La paradoja del gobierno Petro: aciertos en medio de la destrucción
Sí, aunque resulte paradójico y contradictorio, el presidente Gustavo Petro acierta en algunas cuestiones. Sin embargo, estos aciertos no se traducen en beneficios para los colombianos, sino que forman parte de una estrategia coordinada de destrucción contra los intereses nacionales. Su objetivo principal parece ser perpetuarse en el poder mediante figuras afines, mientras implementa políticas que perjudican al país.
Los desastres acumulados de la administración actual
Basta observar, sin necesidad de análisis complejos, los numerosos desastres que este gobierno está generando:
- Crisis en el sistema de salud: Con fallecidos, desabastecimiento de medicamentos y entidades en quiebra técnica.
- Deterioro del orden público: Colombia se mantiene como el segundo productor mundial de cocaína.
- Corrupción desenfrenada: Ejemplificada por el escándalo del ministro de Salud y sus familiares beneficiándose de contratos.
- Manejo macroeconómico irresponsable: Que genera inestabilidad jurídica y ataques permanentes a las instituciones.
La lista de problemas parece interminable, afectando profundamente la calidad de vida de los ciudadanos.

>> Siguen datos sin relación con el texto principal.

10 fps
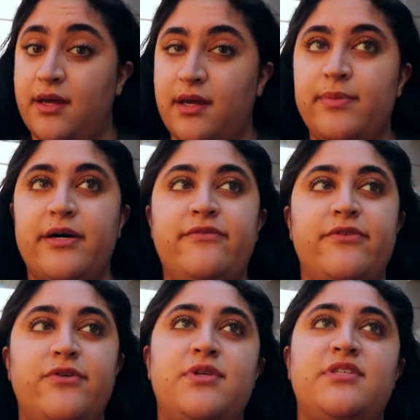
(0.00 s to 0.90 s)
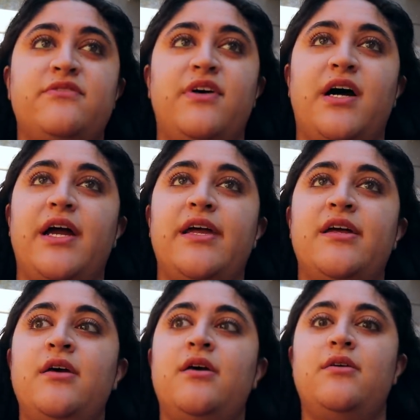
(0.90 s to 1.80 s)
think about food is if I,
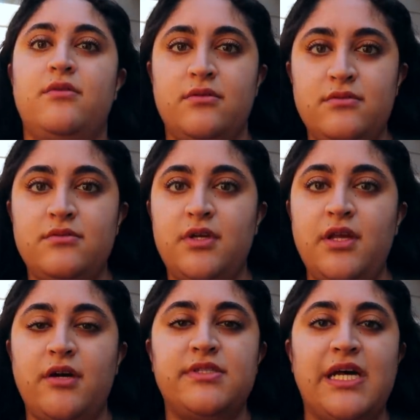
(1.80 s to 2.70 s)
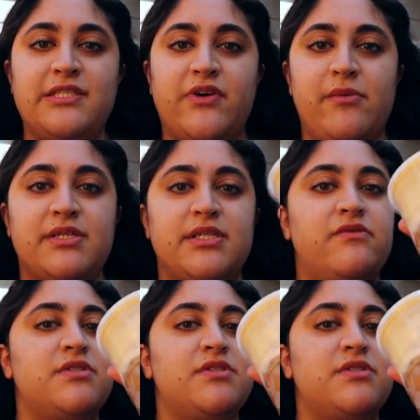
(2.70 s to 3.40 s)
you know, satisfy myself.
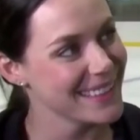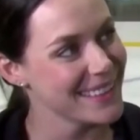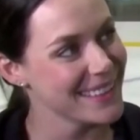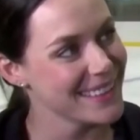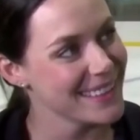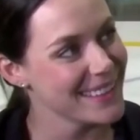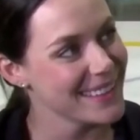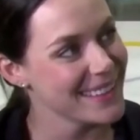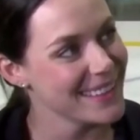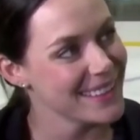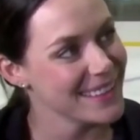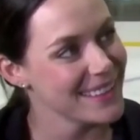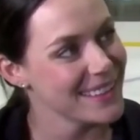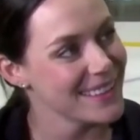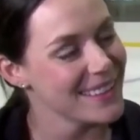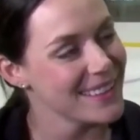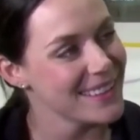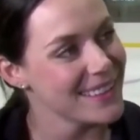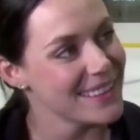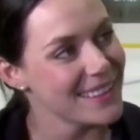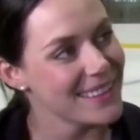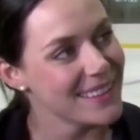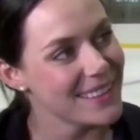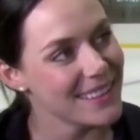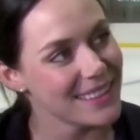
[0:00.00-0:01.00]

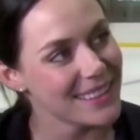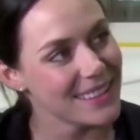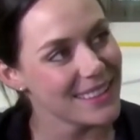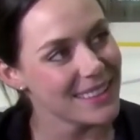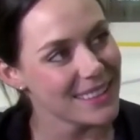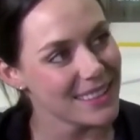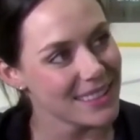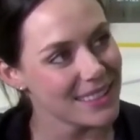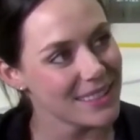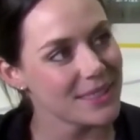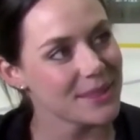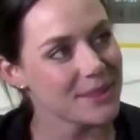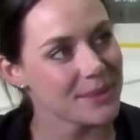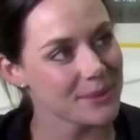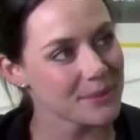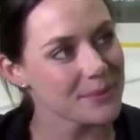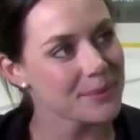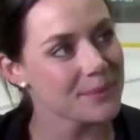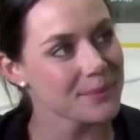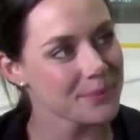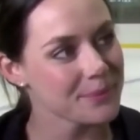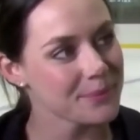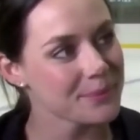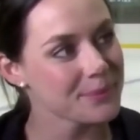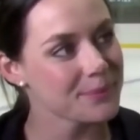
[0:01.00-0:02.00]

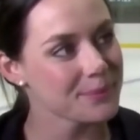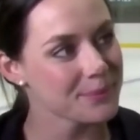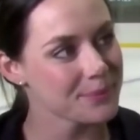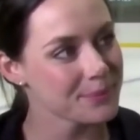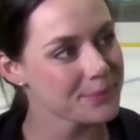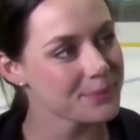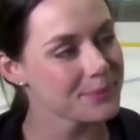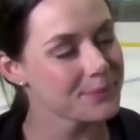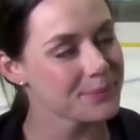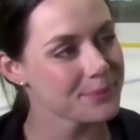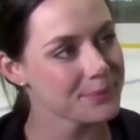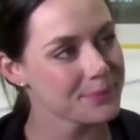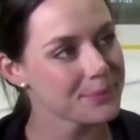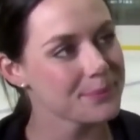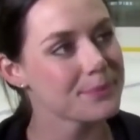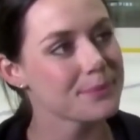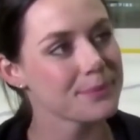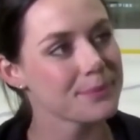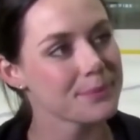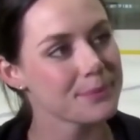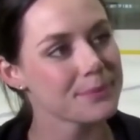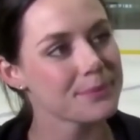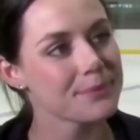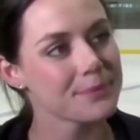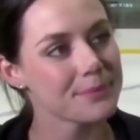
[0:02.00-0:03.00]

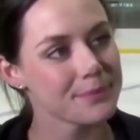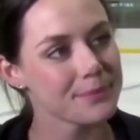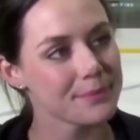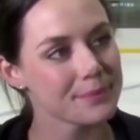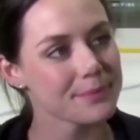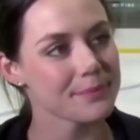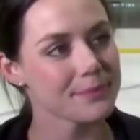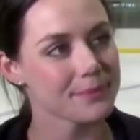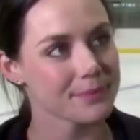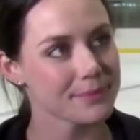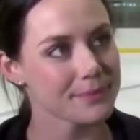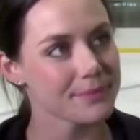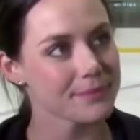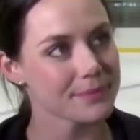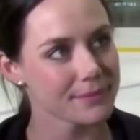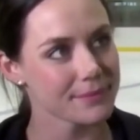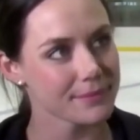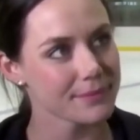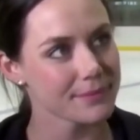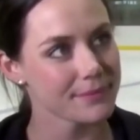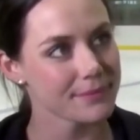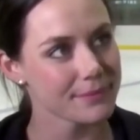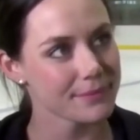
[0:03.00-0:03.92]
(not speaking)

La ventaja estratégica de Petro frente a una oposición fragmentada
Petro acierta porque, mientras él juega sus cartas con claridad y determinación, la oposición colombiana sigue barajando el mazo. Los demás actores políticos se mueven por intereses particulares, egos desmedidos y una miopía política desesperante. Esta situación recuerda peligrosamente el escenario venezolano, donde la oposición nunca logró consolidarse como alternativa real hasta la intervención extranjera.
El presidente parte de una base que le permite romper límites institucionales, legales y morales. Ejemplos claros incluyen:
- Rechazar ayuda internacional para damnificados en Córdoba y otras regiones.

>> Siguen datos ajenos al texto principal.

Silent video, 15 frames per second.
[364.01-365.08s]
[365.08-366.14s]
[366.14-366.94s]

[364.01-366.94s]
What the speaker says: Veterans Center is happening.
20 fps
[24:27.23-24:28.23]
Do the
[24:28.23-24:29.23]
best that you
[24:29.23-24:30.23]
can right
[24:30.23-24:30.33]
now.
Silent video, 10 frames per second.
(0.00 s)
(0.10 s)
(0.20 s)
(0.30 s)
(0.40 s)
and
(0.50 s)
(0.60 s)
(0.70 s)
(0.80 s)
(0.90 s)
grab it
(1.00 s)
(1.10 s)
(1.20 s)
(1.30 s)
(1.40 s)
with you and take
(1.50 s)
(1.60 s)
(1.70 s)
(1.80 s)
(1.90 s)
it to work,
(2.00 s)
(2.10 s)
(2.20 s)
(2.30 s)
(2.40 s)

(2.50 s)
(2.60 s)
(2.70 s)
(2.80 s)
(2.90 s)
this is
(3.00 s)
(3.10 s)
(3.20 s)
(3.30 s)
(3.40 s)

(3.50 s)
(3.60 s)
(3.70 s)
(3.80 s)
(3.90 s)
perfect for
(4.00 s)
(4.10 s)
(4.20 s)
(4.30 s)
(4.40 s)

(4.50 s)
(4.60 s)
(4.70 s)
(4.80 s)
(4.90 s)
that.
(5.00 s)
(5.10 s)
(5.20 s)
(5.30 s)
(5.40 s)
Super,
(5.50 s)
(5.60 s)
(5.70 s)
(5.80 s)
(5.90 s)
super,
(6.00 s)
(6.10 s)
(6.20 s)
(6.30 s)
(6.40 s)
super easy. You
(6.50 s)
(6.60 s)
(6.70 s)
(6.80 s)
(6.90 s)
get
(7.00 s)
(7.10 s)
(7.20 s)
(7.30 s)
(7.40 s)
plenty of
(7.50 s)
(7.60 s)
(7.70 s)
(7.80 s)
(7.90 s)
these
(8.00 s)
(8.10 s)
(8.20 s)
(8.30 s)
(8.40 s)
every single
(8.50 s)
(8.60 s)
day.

- Impulsar una reforma tributaria regresiva mediante decretos, desestimulando la inversión y perjudicando aún más a la población.
La estrategia del "¿por qué no?" y la fragmentación opositora
La estrategia gubernamental parece basarse en el cuestionamiento constante: "¿por qué no hago esto? ¿por qué no hago lo otro?" Así se van quebrando progresivamente todos los límites éticos y legales. Mientras tanto, la oposición se debilita con una oferta electoral fragmentada donde una misma consulta presenta más de ocho candidatos.

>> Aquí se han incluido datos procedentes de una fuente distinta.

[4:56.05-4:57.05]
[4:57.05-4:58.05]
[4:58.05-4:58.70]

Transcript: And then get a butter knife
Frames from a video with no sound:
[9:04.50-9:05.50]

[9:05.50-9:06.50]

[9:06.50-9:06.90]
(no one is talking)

Esta división genera graves riesgos:
- Fortalece candidaturas individuales sobre proyectos colectivos.
- Genera peleas de egos y ansias de poder entre figuras como "el Tigre" y otras aspirantes.
- Beneficia indirectamente al continuismo radical y dogmático del actual gobierno.
Figuras opositoras y sus limitaciones
La situación se agrava con actores como Sergio Fajardo, quien persiste obstinadamente en su empeño presidencial después de múltiples derrotas electorales, mostrando falta de grandeza política. Claudia López, por su parte, además de su cuestionada gestión como alcaldesa de Bogotá, inventó una consulta con un candidato absolutamente desconocido, alimentando sospechas sobre motivaciones personales y económicas.
Mientras los líderes opositores buscan el poder por el poder mismo, licuándose entre ellos, Petro y su candidato ya están ejecutando su juego político, interviniendo descarada e ilegalmente en el proceso democrático.
El remate final queda en manos de las encuestadoras, cuyo afán de protagonismo pondrá a prueba la precisión de sus pronósticos en este turbulento escenario político colombiano.